Acababa de levantar uno de los teléfonos del vestíbulo cuando vio una ráfaga de color pasando a toda velocidad ante él.
Lo primero que reconoció fue el trasero. No había muchas mujeres por los alrededores con un trasero como aquel. En un callejón oscuro y con los ojos vendados, Gabe habría reconocido aquel trasero minúsculo. Colgó el auricular. El miedo que minutos antes se aferraba a su pulso fue cediendo poco a poco. Rebecca no estaba herida; no parecía haberse metido en un problema serio.

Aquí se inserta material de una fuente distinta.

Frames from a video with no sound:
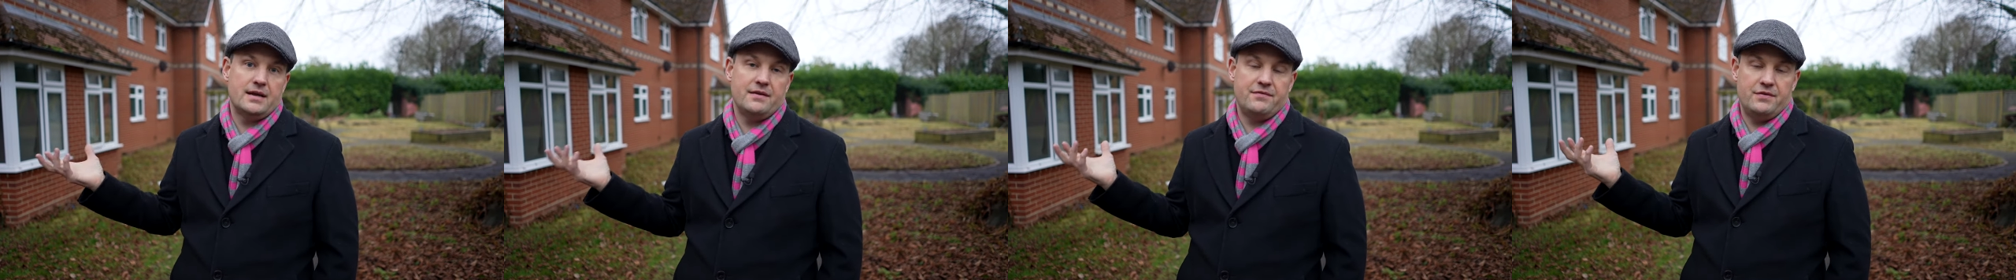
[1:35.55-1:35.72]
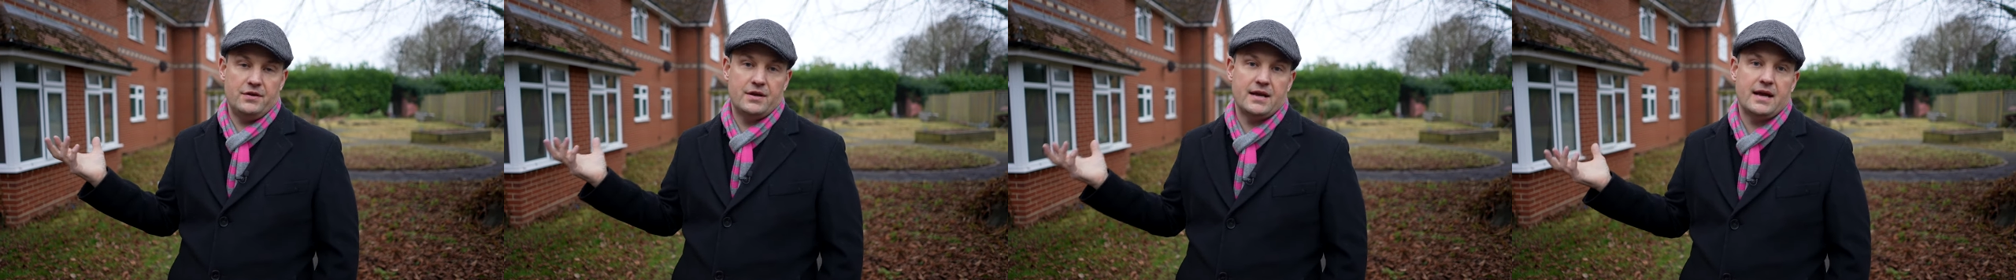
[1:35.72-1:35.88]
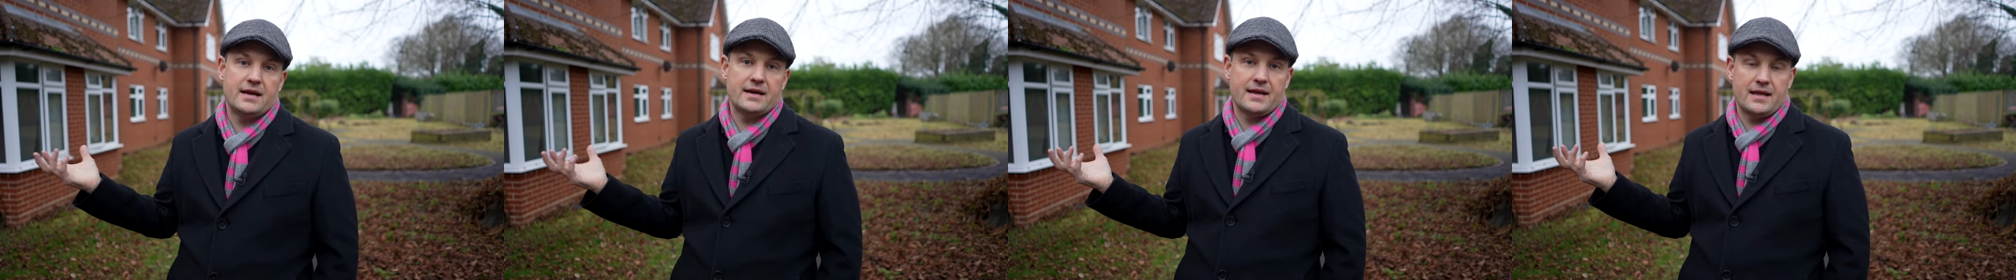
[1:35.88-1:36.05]
if you
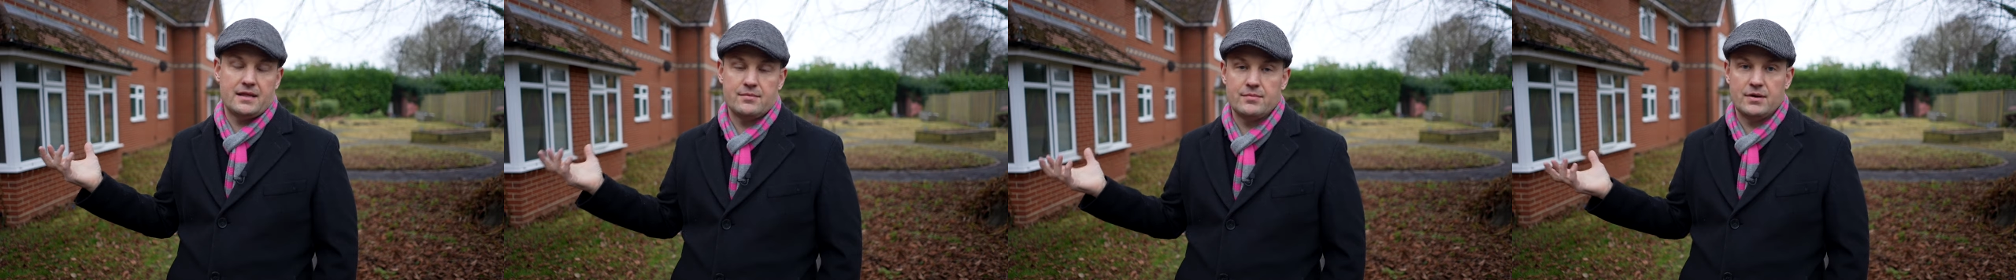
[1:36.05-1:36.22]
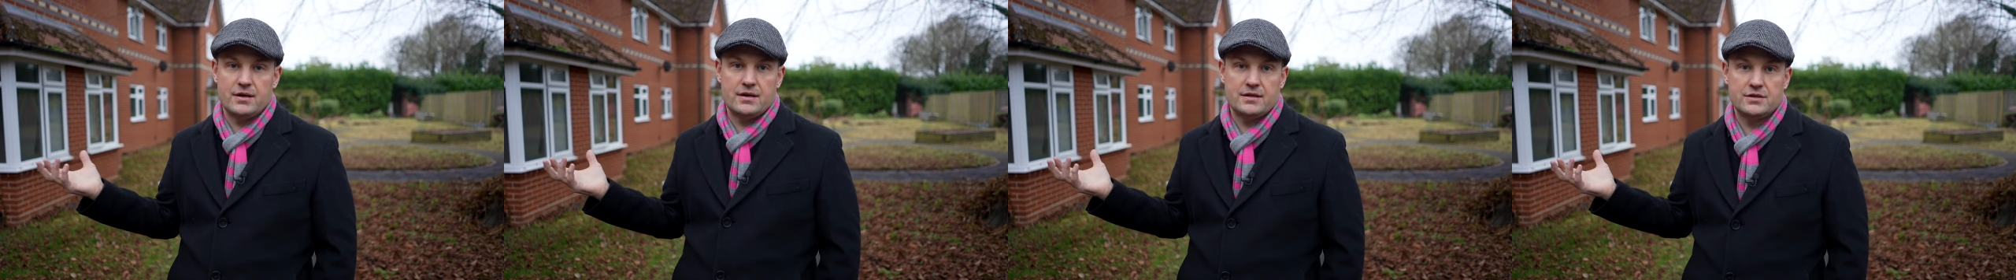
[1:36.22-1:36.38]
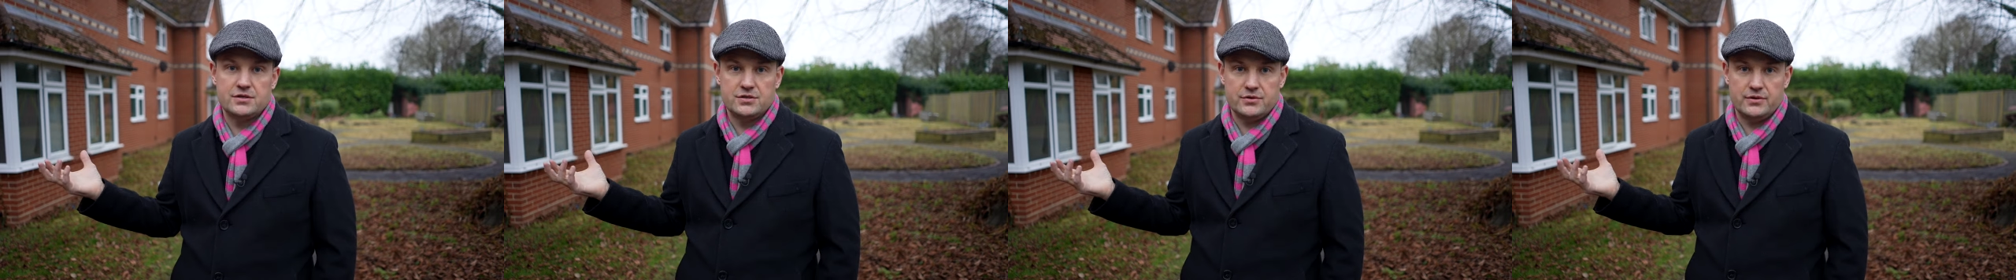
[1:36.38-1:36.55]
can get them
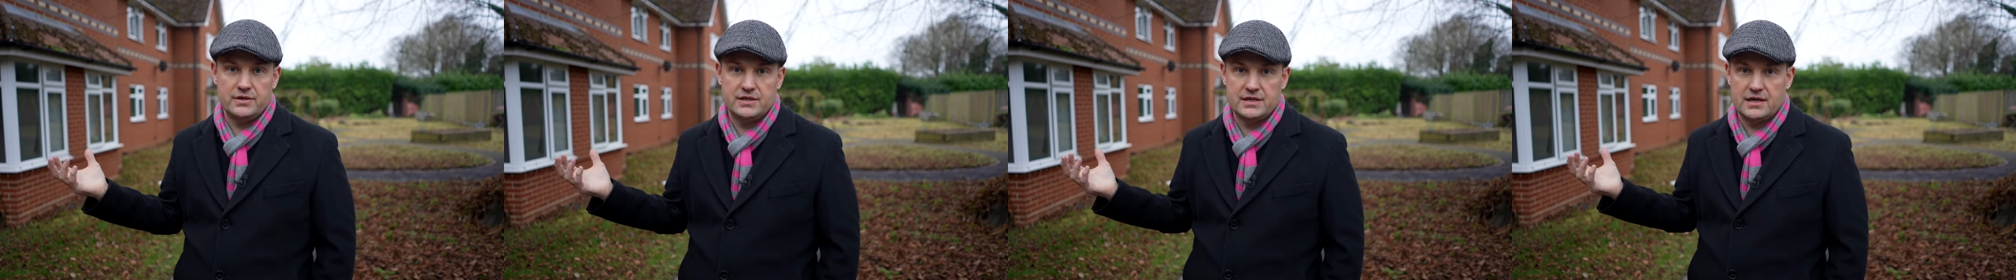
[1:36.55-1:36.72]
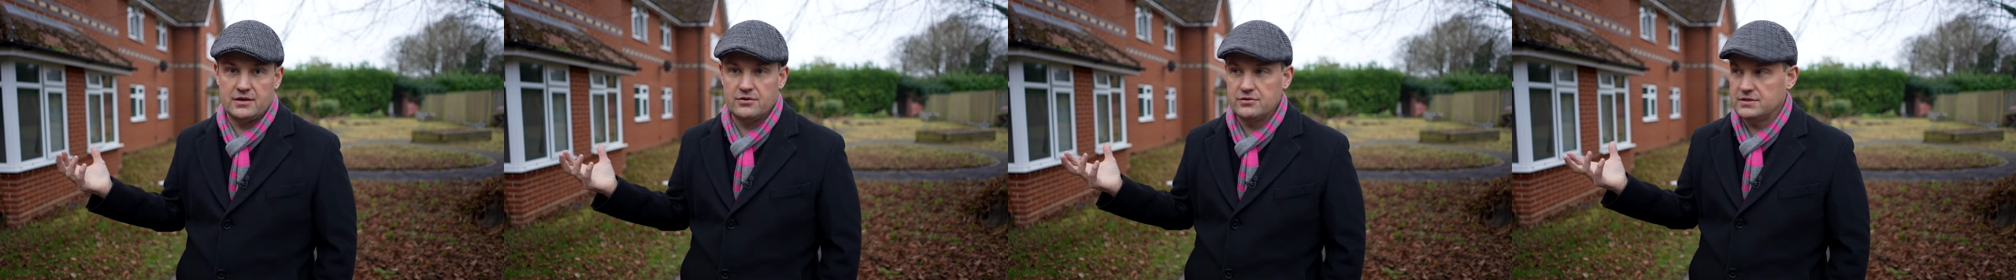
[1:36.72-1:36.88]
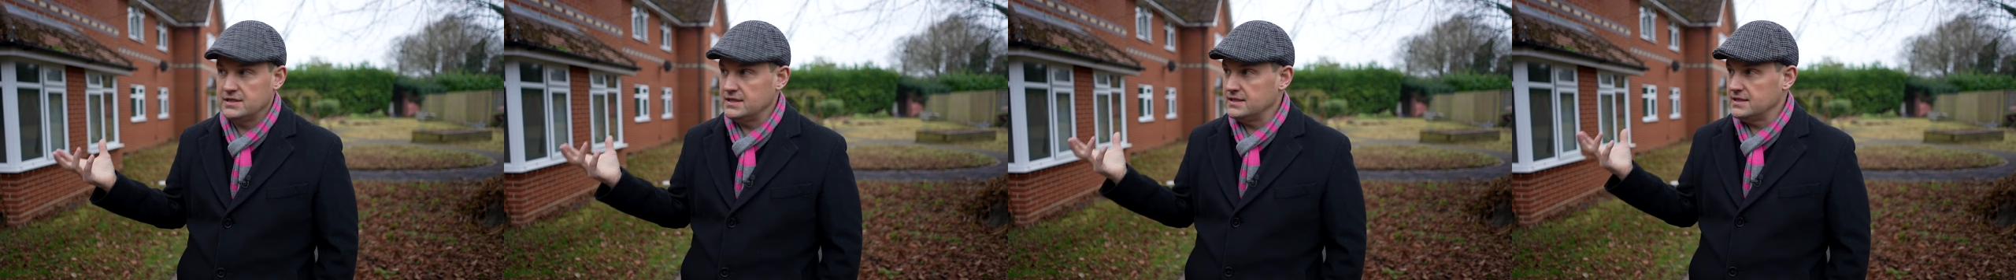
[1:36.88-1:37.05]
under the sui generis,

Pero iba a tal velocidad que habría resultado más fácil detener a una bala. Aun así, Gabe fue capaz de reconocer la enorme camiseta con un dibujo de Mickey Mouse, los vaqueros con tirantes, las zapatillas deportivas con los cordones fluorescentes y el brillo dorado de su muñeca. Aquel día su pelo era una auténtica maraña de rizos, no llevaba nada con lo que dominarlo. Y a esa velocidad, si no la conociera, Gabe la habría confundido con una adolescente de doce años.
Pero Gabe no solo la reconoció. Sino que se sintió terriblemente conmocionado por ella. No podía comprender por qué iba vestida de una forma tan infantil, pero, definitivamente, era una ráfaga de color y vida en un vestíbulo que parecía terriblemente pálido y mortecino hasta que ella había entrado. El alivio inundó todo su torrente sanguíneo.
Gracias a Dios, Rebecca estaba viva… De modo que podría matarla.
– ¡Gabe! -por fin lo vio. Abriéndose paso entre los huéspedes y los viajeros que iban y llegaban con sus maletas, galopó hasta él. Su entusiasta sonrisa era más luminosa que el mismísimo sol-. ¡A qué no adivinas lo que he descubierto!
Rebecca no parecía tener la menor idea de que Gabe pretendía fregar el suelo con su cabellera. Aquella maldita pelirroja estaba tan emocionada que se abalanzó sobre él y le rodeó el cuello con los brazos.